Open the the MainActivity.java file in the obtained folder, and take a look at the following lines. This is where the toppings are defined.
public void onCreate(Bundle savedInstanceState) {
...
String oats3 = getIntent().getStringExtra("oats3");
final Ref.ObjectRef oatsToppings = new Ref.ObjectRef();
oatsToppings.element = new String[]{"Peanut butter", "Strawberry", "Sugar", "Honey", "Peach", "Blueberry", "Pear"};
if (Intrinsics.areEqual(oats3, "oats3")) {
oatsToppings.element = gmFunc.ensure((String[]) oatsToppings.element, gmFunc.function((String[]) oatsToppings.element, oats3, ((Object[]) oatsToppings.element).length, Random.INSTANCE.nextInt()));
} else {
oatsToppings.element = gmFunc.ensureNot((String[]) oatsToppings.element, gmFunc.nofunction((String[]) oatsToppings.element, "oats3", Random.INSTANCE.nextInt()));
}
...
}
You might want to try to find out what the ensure, ensureNot, function and nofunction, methods are doing. However, we intentionally obfuscated their functionality, so this might not be the easiest path towards the flag.
You may notice that an extra string is retrieved from the intent. That string is then compared to the string `oats3", determining the rest of the program. By default, intents have no 'extra' values. Hence, we need to make sure that the MainActivity is started with an extra value. In this case, both the key and the value need to be "oats3".
When you take a look at the AndroidManifest.xmlfile, you can see the following lines containing intent filters that guide deep links into MainActivity using the scheme app_scheme://flags.all.
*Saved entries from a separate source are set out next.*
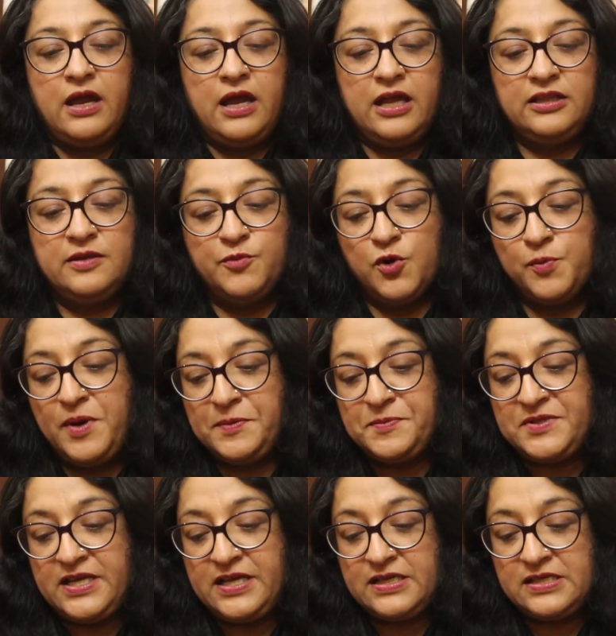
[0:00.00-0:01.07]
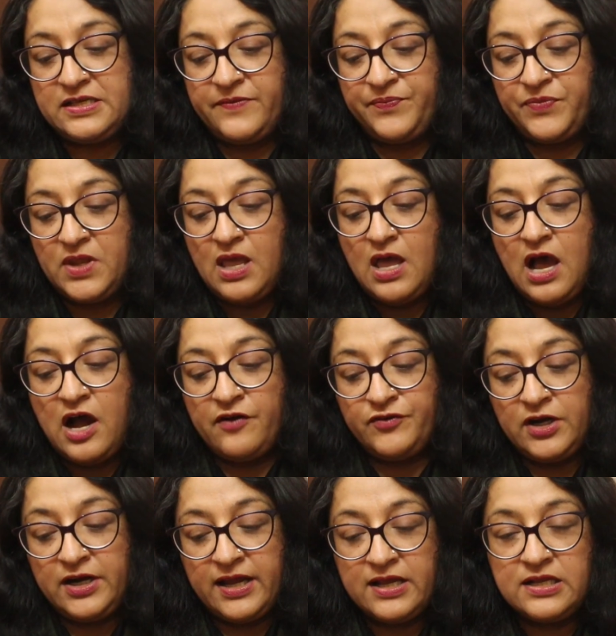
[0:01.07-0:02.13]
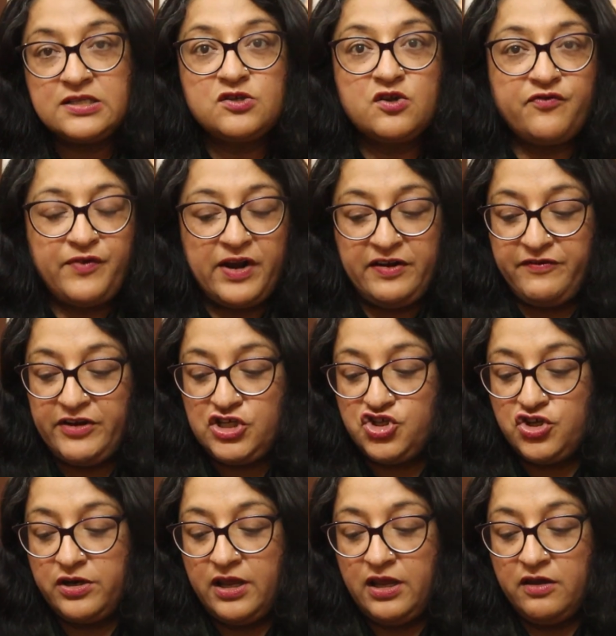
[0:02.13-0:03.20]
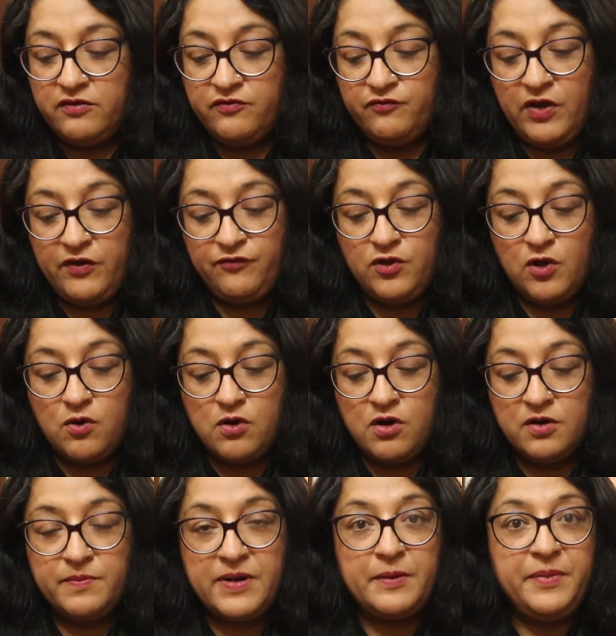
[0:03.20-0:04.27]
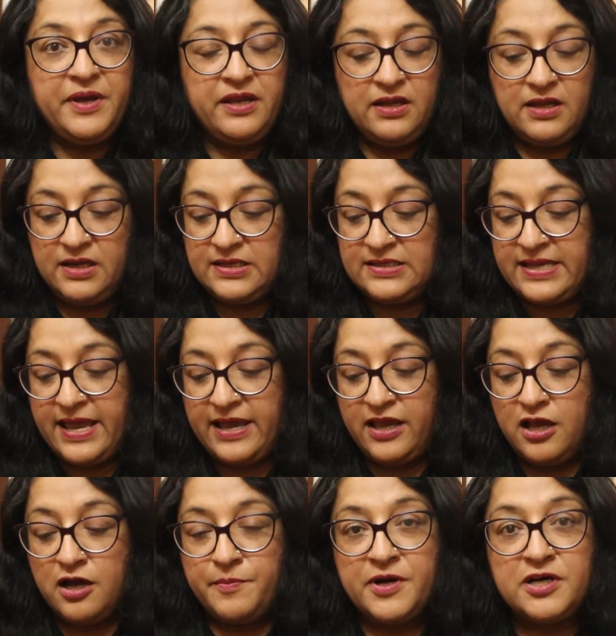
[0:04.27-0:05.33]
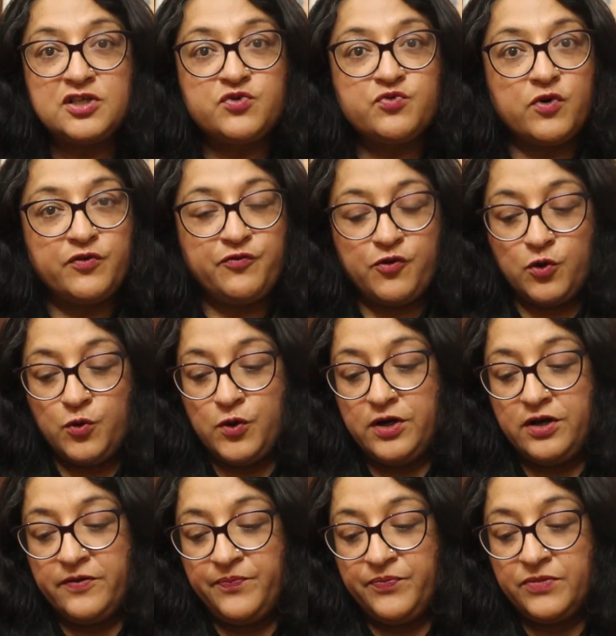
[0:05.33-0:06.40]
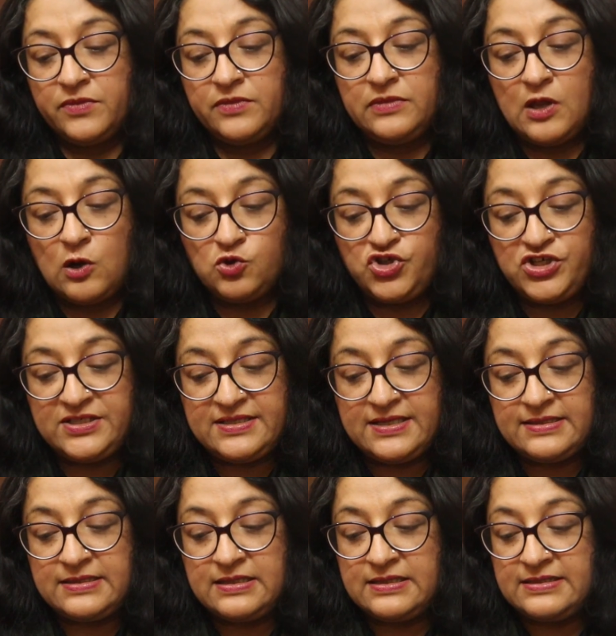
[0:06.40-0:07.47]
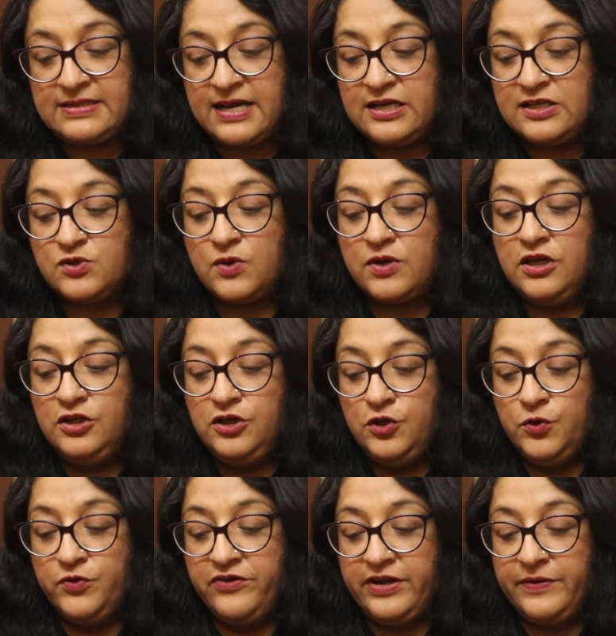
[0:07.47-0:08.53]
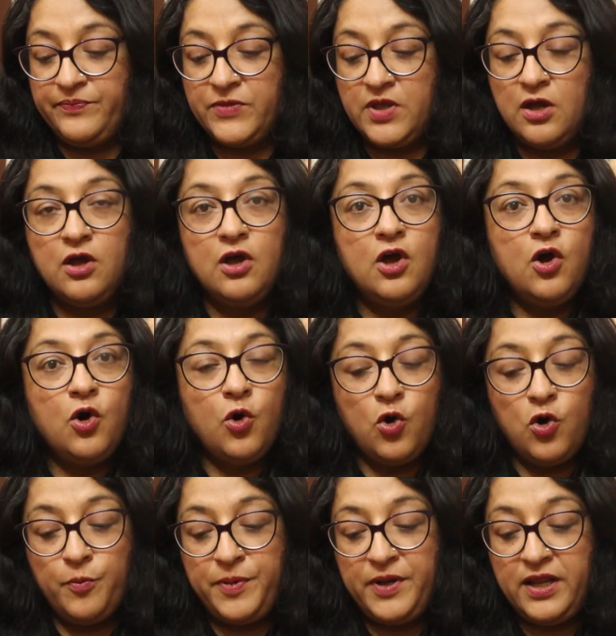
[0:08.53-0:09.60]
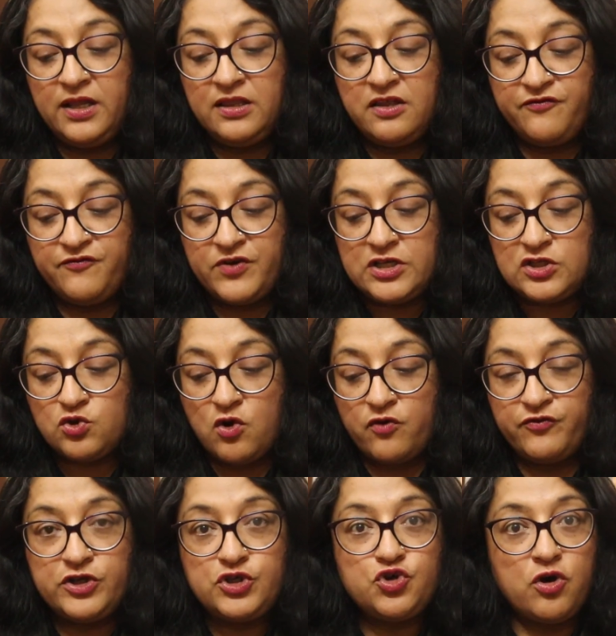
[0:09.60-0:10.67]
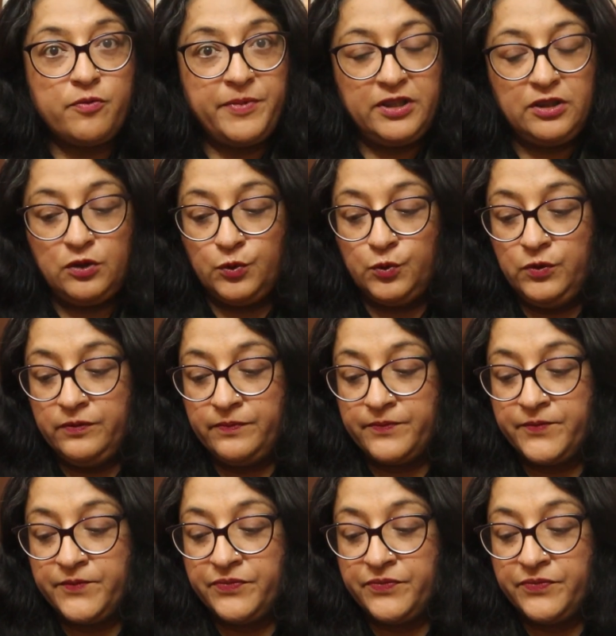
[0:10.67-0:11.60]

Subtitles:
And the book blurb says, after decades of adventuring, Viv the Orc Barbarian is hanging up her sword for good. Now she sets her sights on a new dream, opening the first coffee shop in Thun.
<activity android:exported="true" android:label="@string/app_name" android:name="com.example.oats.MainActivity" ...>
...
<intent-filter>
<data android:host="flags.all" android:scheme="app_scheme"/>
<action android:name="android.intent.action.VIEW"/>
<category android:name="android.intent.category.DEFAULT"/>
<category android:name="android.intent.category.BROWSABLE"/>
</intent-filter>
</activity>
You can also see from this file that the app's package name is com.example.oats.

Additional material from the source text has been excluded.